Originally published Thursday, November 30, 2006 at 12:00 AM
Darfur death toll subject of debate
As violence in Darfur escalates, a debate is growing over how many people have died in what officials call the world's worst humanitarian...
The Associated Press
KHARTOUM, Sudan — As violence in Darfur escalates, a debate is growing over how many people have died in what officials call the world's worst humanitarian crisis. A U.N. agency's survey cites at least 200,000 deaths, but other studies say the death toll could be closer to 400,000 or more.
Sudan's government, however, contends the toll is inflated and fewer people have died.
The dispute occurs in part because, ever since fighting began in early 2003, humanitarian workers have had limited and perilous access to Darfur.
Overall, the U.N. says 4 million people in Darfur are in desperate need of aid — nearly two-thirds of the estimated Darfur population of 6.5 million. An estimated 2.5 million live in refugee camps in Darfur and neighboring Chad, while others inhabit remote villages, the U.N. says.
The last official, independent mortality survey for Darfur was published in March 2005. Based on data collected in refugee camps in Darfur, the World Health Organization estimated that 10,000 of these refugees died each month between the end of 2003 and October 2004. By March 2005, when the survey was released, the total number had risen to 200,000 deaths, the WHO later estimated.

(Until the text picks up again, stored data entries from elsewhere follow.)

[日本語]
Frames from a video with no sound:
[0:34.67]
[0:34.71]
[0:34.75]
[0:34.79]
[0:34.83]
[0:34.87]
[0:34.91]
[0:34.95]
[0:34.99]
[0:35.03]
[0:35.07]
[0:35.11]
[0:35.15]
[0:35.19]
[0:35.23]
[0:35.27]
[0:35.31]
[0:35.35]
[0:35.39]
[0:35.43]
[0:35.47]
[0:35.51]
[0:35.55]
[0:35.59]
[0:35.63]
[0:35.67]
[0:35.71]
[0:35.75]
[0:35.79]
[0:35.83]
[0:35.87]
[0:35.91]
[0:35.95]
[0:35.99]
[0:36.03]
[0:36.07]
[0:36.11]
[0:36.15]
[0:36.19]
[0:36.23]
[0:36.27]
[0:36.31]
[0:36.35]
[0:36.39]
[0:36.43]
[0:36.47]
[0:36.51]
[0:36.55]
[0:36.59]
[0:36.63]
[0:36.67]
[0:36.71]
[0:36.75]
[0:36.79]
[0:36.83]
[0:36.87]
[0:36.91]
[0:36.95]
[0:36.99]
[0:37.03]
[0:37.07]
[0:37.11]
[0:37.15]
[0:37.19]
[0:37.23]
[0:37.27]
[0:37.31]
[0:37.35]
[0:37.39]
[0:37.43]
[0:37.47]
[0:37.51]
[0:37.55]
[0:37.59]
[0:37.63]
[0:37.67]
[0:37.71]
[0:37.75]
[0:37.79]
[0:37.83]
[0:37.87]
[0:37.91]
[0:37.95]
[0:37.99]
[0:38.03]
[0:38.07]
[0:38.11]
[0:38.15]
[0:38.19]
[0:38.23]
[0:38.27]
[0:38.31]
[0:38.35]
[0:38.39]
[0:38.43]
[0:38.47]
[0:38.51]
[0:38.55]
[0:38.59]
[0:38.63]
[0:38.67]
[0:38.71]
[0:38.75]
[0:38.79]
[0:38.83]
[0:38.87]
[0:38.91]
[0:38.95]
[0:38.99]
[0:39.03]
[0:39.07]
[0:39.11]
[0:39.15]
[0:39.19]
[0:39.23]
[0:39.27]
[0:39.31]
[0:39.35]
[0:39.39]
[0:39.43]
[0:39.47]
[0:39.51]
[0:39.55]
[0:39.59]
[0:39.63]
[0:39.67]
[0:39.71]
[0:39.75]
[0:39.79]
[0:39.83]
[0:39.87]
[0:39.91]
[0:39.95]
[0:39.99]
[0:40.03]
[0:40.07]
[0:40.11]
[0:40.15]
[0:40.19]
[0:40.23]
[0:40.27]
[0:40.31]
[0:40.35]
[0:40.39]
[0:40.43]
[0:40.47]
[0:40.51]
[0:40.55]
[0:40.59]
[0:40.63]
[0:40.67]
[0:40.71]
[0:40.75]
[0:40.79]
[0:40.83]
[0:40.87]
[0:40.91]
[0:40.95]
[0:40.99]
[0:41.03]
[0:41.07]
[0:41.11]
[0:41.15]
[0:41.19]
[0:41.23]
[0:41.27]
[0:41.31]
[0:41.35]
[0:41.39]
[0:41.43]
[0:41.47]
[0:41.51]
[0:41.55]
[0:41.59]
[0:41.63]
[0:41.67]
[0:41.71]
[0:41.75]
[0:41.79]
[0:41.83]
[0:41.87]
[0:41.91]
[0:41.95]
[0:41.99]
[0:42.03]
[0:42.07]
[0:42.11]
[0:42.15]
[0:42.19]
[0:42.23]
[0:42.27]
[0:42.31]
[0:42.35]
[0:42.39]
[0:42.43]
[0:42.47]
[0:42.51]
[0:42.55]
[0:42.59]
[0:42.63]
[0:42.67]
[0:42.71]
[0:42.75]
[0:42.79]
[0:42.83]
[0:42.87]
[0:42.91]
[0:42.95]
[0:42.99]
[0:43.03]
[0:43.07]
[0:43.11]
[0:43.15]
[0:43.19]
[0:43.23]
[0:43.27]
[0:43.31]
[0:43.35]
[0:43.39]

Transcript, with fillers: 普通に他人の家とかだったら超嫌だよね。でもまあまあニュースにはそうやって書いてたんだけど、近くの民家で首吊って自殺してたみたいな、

The figures have not been thoroughly updated since. Yet fighting has worsened, and that has led some researchers and human-rights advocates to contend that the estimate is too low. They say the violence has continued at the same or greater level each month since March 2005, meaning total deaths could be as high as 400,000.
Government attacks in the past month have chased at least 60,000 from their homes, said Ramesh Rajasingham, the head of the U.N. Office for Coordination of Humanitarian Affairs in Sudan, and dozens of villages have been razed.
U.N. officials still usually use the 200,000 number. The Associated Press also uses the figure of at least 200,000 dead, based on the WHO survey.
For its part, Sudan's government in Khartoum says death tolls have been vastly inflated.
This week, Sudanese President Omar al-Bashir said only 9,000 had died. "I challenge anybody to prove differently," he said.
A survey by the Washington-based and State Department-funded Center for International Justice, which conducted interviews with Darfur refugees in Chad in August 2004 found 61 percent of those interviewed reported witnessing the killing of a family member. The survey combined that percentage with the number of refugees in Chad to reach a total of 200,000 dead.
Because the WHO study did not survey refugees in Chad and did not count many violent deaths, the report argues the 200,000 estimated dead among refugee families in Chad should be added to the WHO's toll of 200,000 dead inside Darfur camps to reach a total of 400,000 deaths.
But not all researchers accept the methodology, calling the extrapolation method faulty.